I don’t remember applying to college, it was such a non-event in my family. My parents didn’t go to college, and I recall precisely one appointment with a guidance counselor. As deadlines loomed, I finally asked my older brother where to apply. He named four schools and without further research, I requested applications and applied to only those four, hammering out essays on a typewriter, the odor of White Out in the air.
If you recall the days of sweating over paper applications, the bell of your parents’ IBM Selectric as you reached the end of a line, and visiting a lonely guidance counselor whose office was located deep in the bowels of your high school, know that your child will have a very different experience. One click of a keyboard disseminates your student’s brilliant, insightful essays and copious list of activities to all the colleges and universities. Or at least that is the theory.
Applications and College Planning
Electronic submissions save students the stress of rushing to the post office, and the Common App streamlines applying. About 960 schools employ the Common App, some require the Coalition Application (about 150 schools), and a handful rely on the Universal Application. The names belie the fact that the applications are neither common nor universal. Many institutions still use their own applications and others add their own essay or short answer prompts to the Common App. The University of Chicago prides itself on its unpredictable, obscure questions such as “Where’s Waldo and why does it matter?” to challenge students.
The process’s greater ease means students are also applying to more institutions, with 8-12 applications common according to Denise Kupetz, co-founder and half of the College Route Map team, a Central Park business centered on college planning.
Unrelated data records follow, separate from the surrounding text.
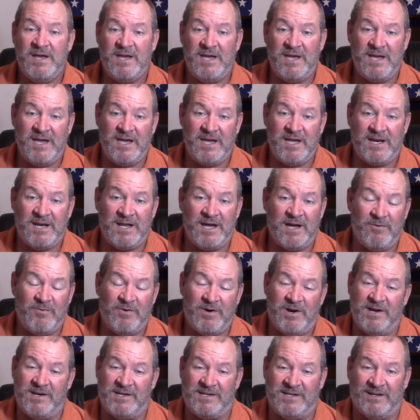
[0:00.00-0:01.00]
and I
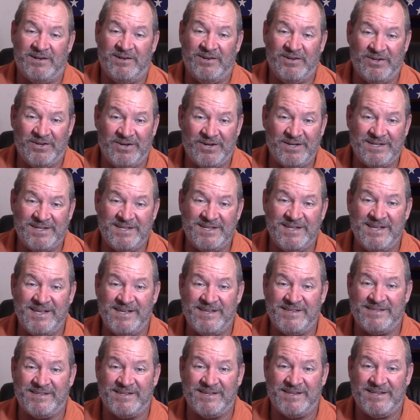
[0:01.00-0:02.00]
want it to look
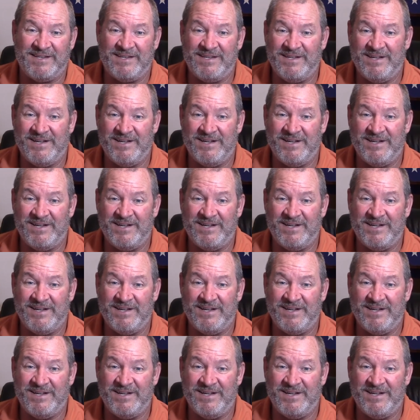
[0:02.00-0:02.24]
decent.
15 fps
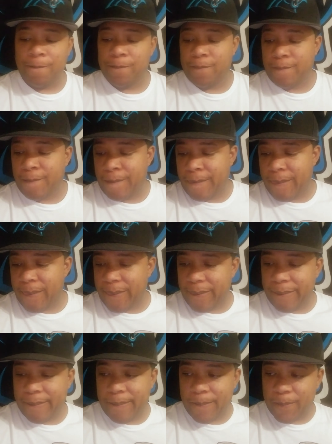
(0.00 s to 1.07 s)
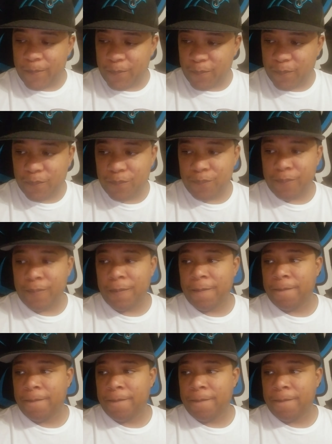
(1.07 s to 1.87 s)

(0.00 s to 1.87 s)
(silence)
College planning services were not a concept when I submitted my applications, so Kupetz and co-founder Jeff Ederer share with me what it is they do exactly with their collective 55 years of higher education expertise. Ederer distills the mission into a single sentence: “We sherpa students and families through the process of college admissions.”
Comprehensive planning includes helping students create a strong best-fit college list, a well-presented activity portfolio, set deadlines and goals, and edit and provide detailed feedback on multiple essays. The pair is committed to helping identify institutions that align with a student’s academic priorities, lifestyle and learning preferences (Urban? Rural? Small liberal arts? Large state school?), and economic realities.
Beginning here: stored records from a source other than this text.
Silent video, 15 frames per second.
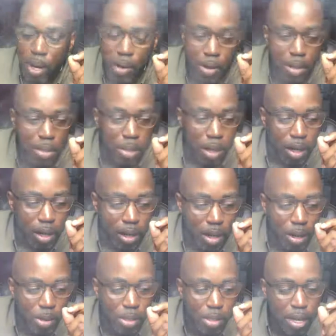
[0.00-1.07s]
horn say,
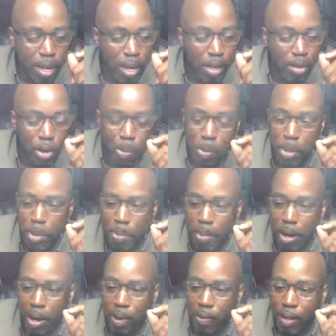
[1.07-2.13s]
close your eyes, open your
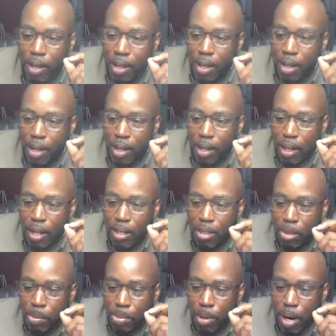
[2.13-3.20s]
mouth, and let it
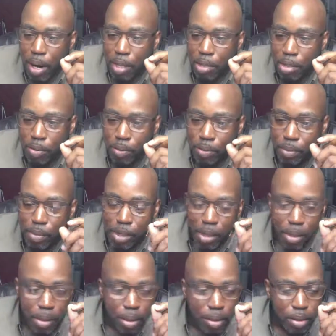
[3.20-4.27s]
surprise you.
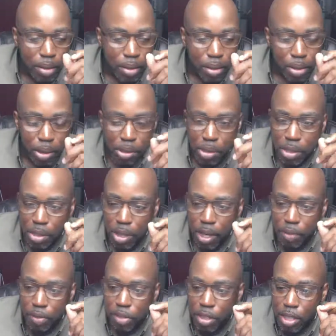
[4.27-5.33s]
So
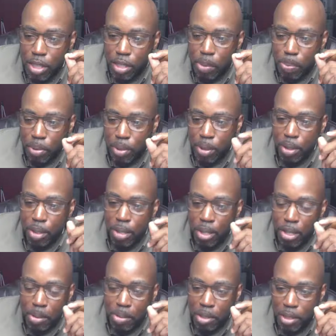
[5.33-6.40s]
Seductive says, pure
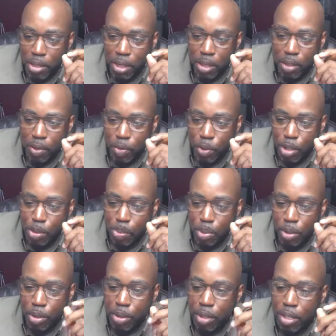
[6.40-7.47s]
cum. Seductive, what's
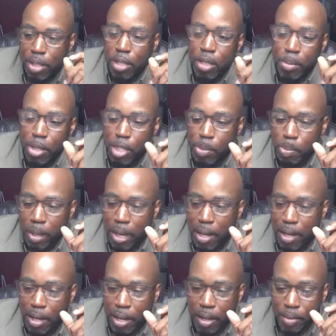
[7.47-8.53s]
pure cum?
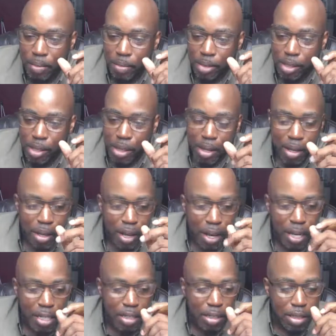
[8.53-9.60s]
Explain that.
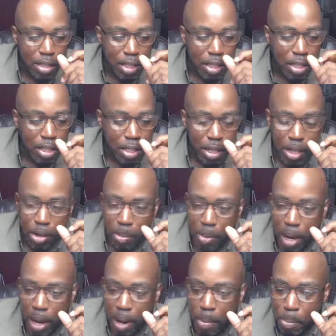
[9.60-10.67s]
Asia says she don't
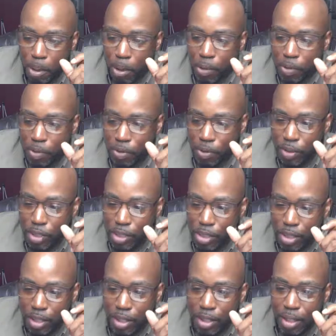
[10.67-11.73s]
mind. Both.
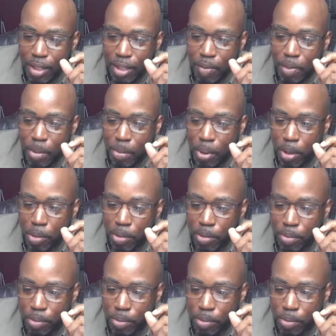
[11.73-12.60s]
Give her both.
“It’s not just a student going to college, but it’s the family getting their students to college, and not just getting there, but helping support them so that they are a successful college student and that they graduate. It’s a far more perilous process without parental buy-in,” says Ederer.
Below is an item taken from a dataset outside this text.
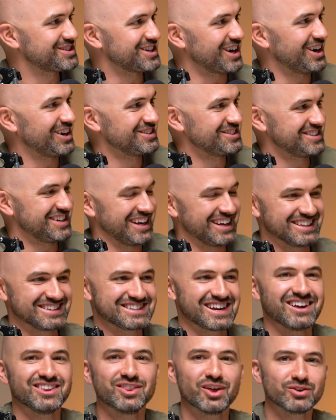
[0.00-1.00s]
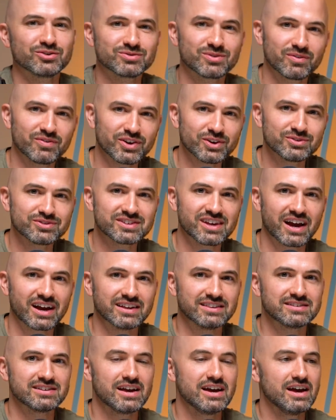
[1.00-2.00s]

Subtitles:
searches on those review sites?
One student who started working with College Route Map in September admitted “I feel like I would be very behind if I didn’t have them helping me. I have a deadline this Friday for a school and I wouldn’t have been prepared if I hadn’t had help.” Ederer recommends students start the process in their junior year, taking advantage of existing travel plans to tour college campuses. On a budget? Tour nearby schools like the University of Colorado Boulder and Colorado College, to experience a large state versus a small private school. Beyond the formal tours, “sit in the cafeteria with a table full of students. Students love to tell people about their college experiences,” says Ederer.
Even before writing essays and meeting deadlines, developing a curated list of colleges is fundamental. “Ask students to name schools. Most will name 30. You could name maybe the Ivy League schools, the schools that are in your state, maybe a few others. But the reality is that there are about three thousand really good schools in this country. And so most of it is just trying to help a student learn about these, you know, three thousand that they don’t even know exists,” says Kupetz. “I know you might want to go to someplace because of XYZ, but if you like this place, you might also really like this place. Just to build those connections is huge for students.”
“Being open-minded is important, so if a school doesn’t perfectly fit what I want, that doesn’t mean it’s not a school that I wouldn’t succeed in, or enjoy. Like Boston University…I’m willing to sacrifice the weather because it has everything else that I want,” says the senior.
Ederer and Kupetz meet weekly with each student to help them to interrogate their priorities for their college experience, whittle down a list, engage parents, review essays, and keep students on track with deadlines.
The FAFSA and CSS portals opened October 1, and while most deadlines are not yet upon us, both federal aid programs (Pell Grants, student loans, work-study, etc.) and school-based aid rely on timely submission of documents. School-based aid, in particular, is time-sensitive, as it’s first-come, first-serve for scholarships and grants determined in large part by parents’ responses to the much more exhaustive (and exhausting) CSS Profile some colleges require.
Kupetz advises parents to “Be in it for the long haul. This is not a short process. It can be cumbersome, and depending on the financial situation, you may have to call the financial aid office. Hopefully, they’ll call you back. But there are real people that work there and they will usually help you through the process but it is annoyingly time consuming, especially if it’s not in our time zone.”